CDI's business model is rational and well-executed. The company took a two-minute race and built a multi-billion dollar entertainment and gaming enterprise around it. That is a remarkable achievement.

But a brand can outlast the ecosystem it depends on, for a while. The thoroughbred breeding industry has been contracting for nearly two decades. Wagering handle has declined in four of the last five years. The number of races run in the US is at a seventy-year low. These are not isolated data points. They are structural trends in an industry competing, on unfavorable terms, against a sports betting market ten times its size.

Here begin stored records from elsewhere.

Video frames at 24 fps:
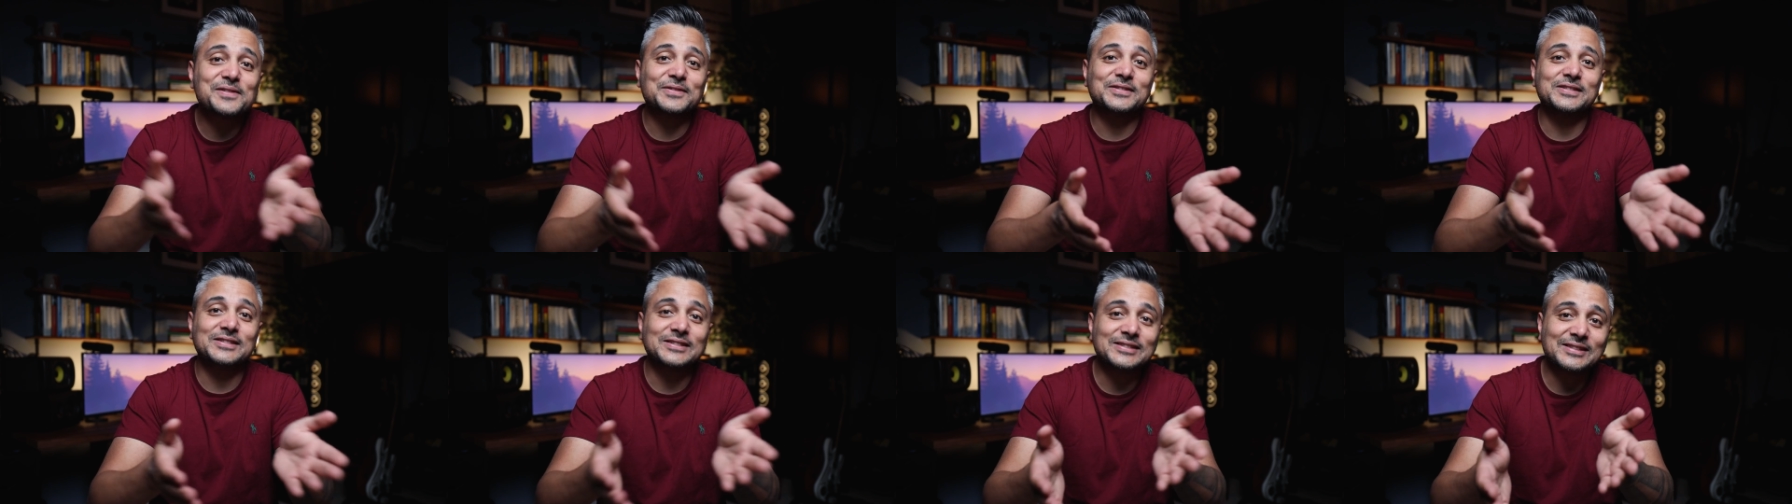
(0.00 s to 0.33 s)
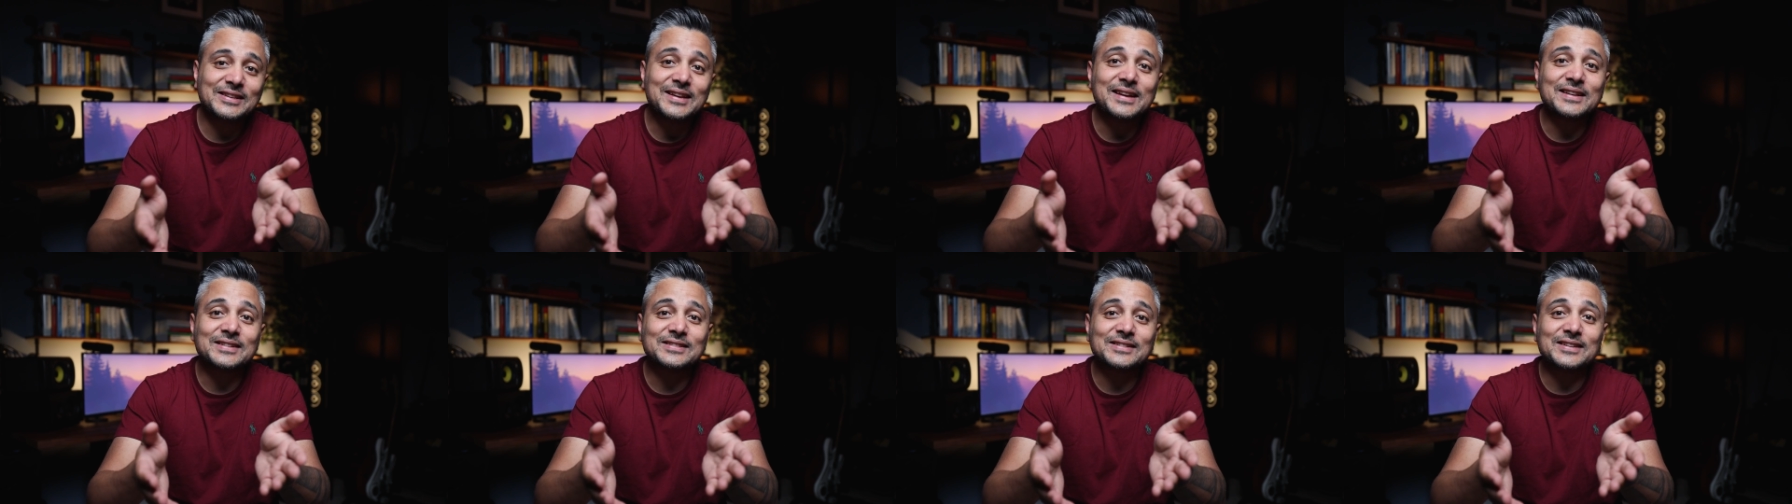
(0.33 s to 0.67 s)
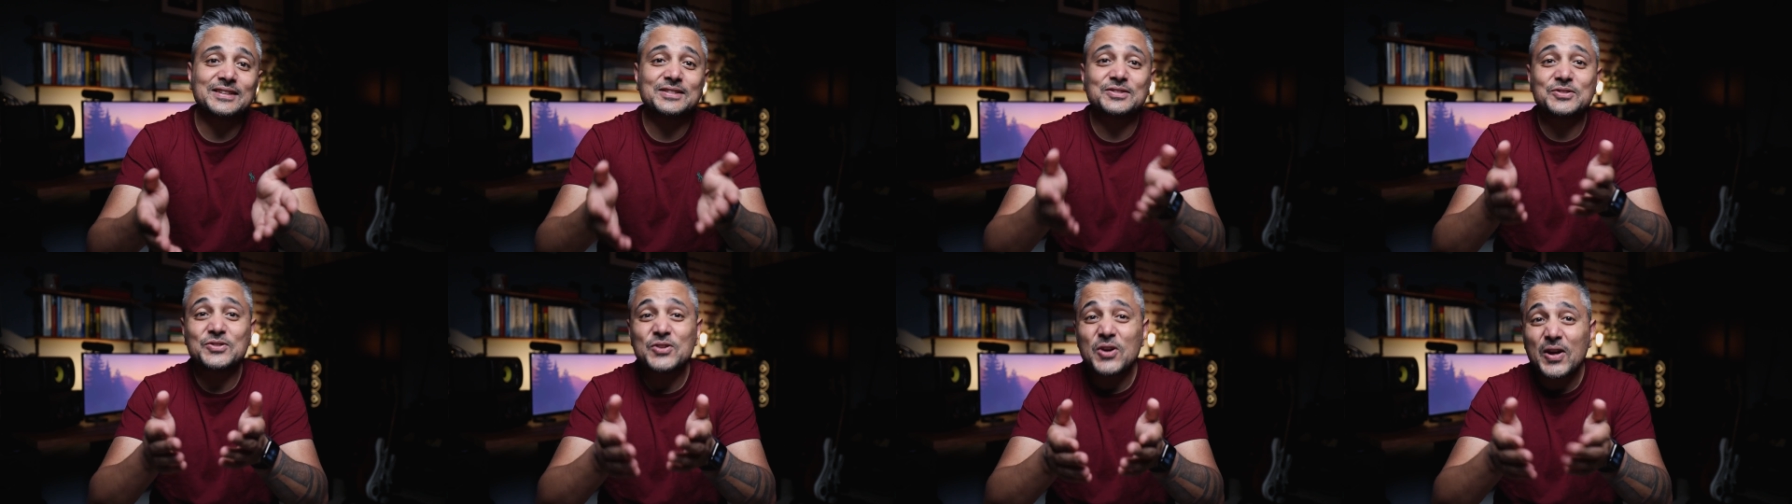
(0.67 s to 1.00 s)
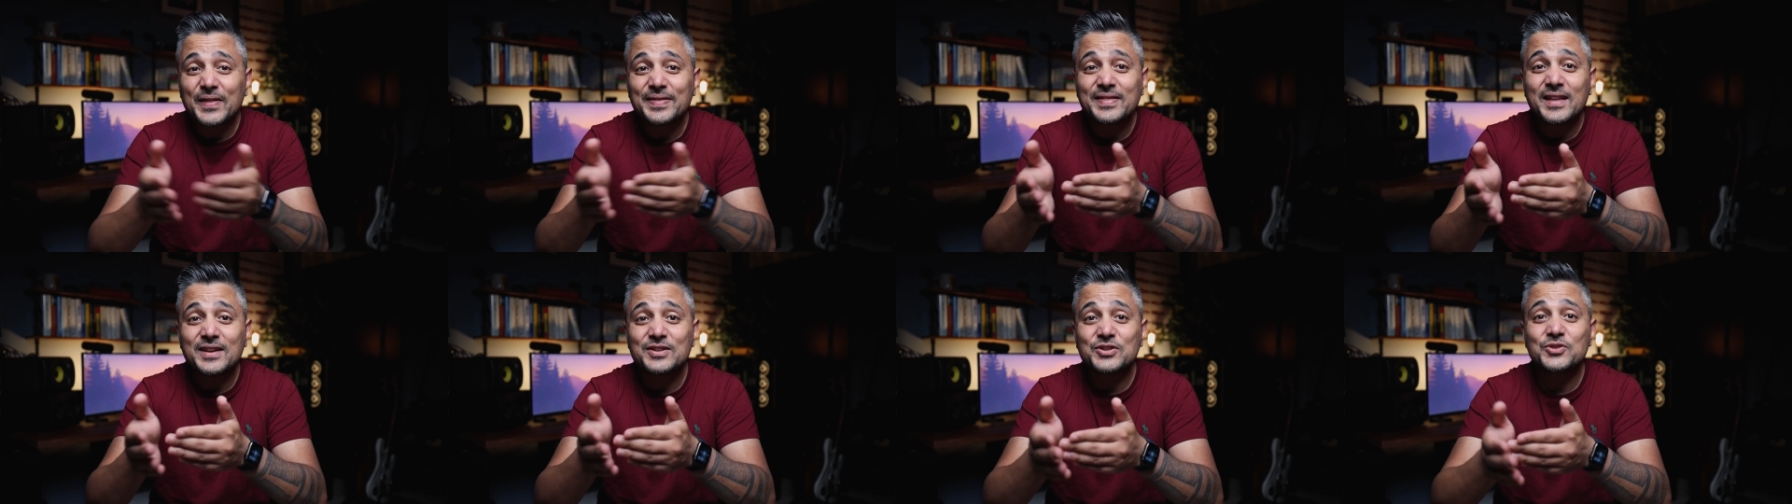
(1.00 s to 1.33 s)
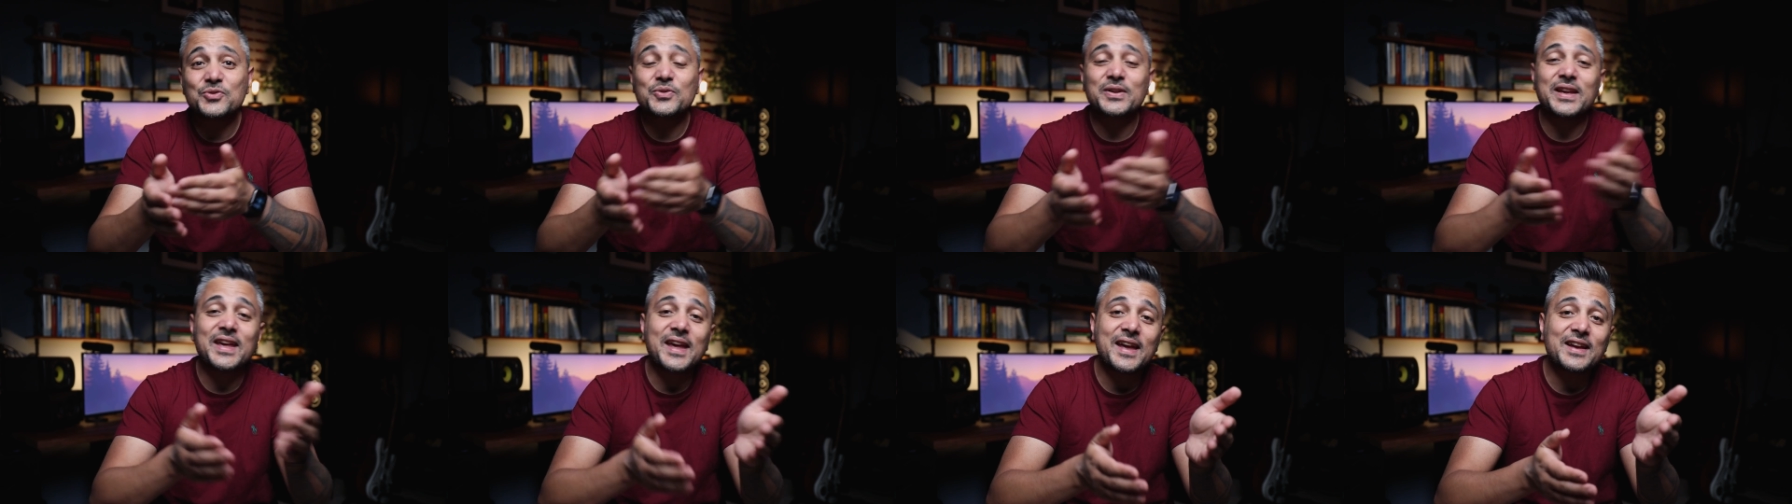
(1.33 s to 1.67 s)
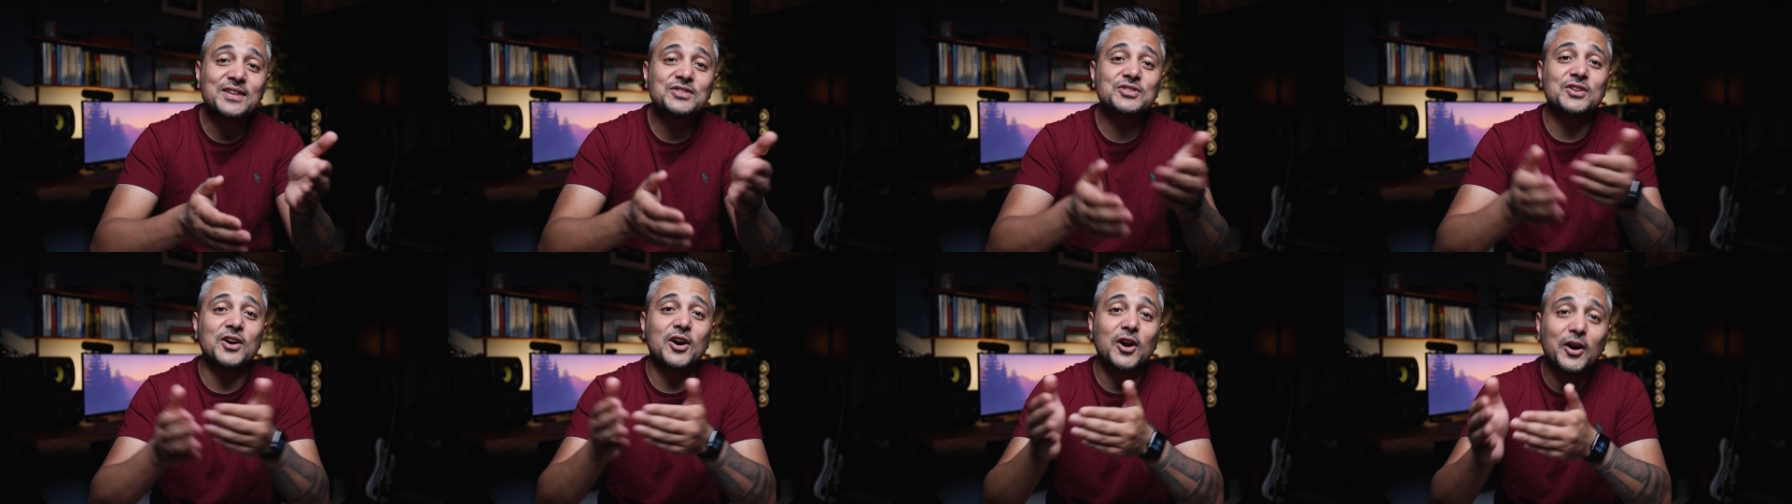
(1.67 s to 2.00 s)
of success is not that you gauge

CDI is investing $300 million in the grandstand at Churchill Downs. The question no one seems to be asking publicly is what that investment assumes about the sport underneath it, and whether those assumptions are still sound.

"The $441 million economic event will happen again next year. The industry that makes it possible is a different calculation entirely."

A NOTE ON THE NUMBERS

Economic impact figure. The $441 million estimate is from Louisville Tourism, as reported by the Lane Report (April 2026). Economic impact figures produced by tourism authorities use multiplier methodologies that are standard practice but not independently verified. The number reflects the generally accepted estimate for Derby Week, not a peer-reviewed calculation.

Handle figures. Total US thoroughbred wagering handle is published by Equibase and reported by BloodHorse and Thoroughbred Daily News. The 57 percent inflation-adjusted decline figure is derived from nominal handle data adjusted to 2003 dollars; this calculation is cited by multiple industry sources including Past the Wire and Thoroughbred Daily News.

CDI financial data. Revenue, EBITDA, and segment breakdowns are from CDI's full-year 2025 earnings release (GlobeNewswire, February 2026) and reported by BloodHorse and Paulick Report. The $160.9 million HRM-driven growth figure and the $0.7 million racetrack EBITDA contribution are from the same earnings release.

Foal crop figures. Registered thoroughbred foal crop data is from The Jockey Club's annual statistical reports. The 2024 figure of approximately 18,000 and the 2025 projection of 17,300 are Jockey Club projections as of 2024 and 2025 respectively, not final confirmed counts.

Capital investment figures. The $700 million historical figure for capital improvements at Churchill Downs is from the Kentucky Lantern (April 2026). The $300 million grandstand renovation figure is from CDI's December 2025 investor presentation; CDI has separately referenced a $280 to $300 million range for the same project.

Orchid Bertelsen is an equestrian industry analyst and consumer marketing strategist with 20 years of experience in e-commerce and brand strategy. She rides at Grosse Pointe Equestrian in Michigan.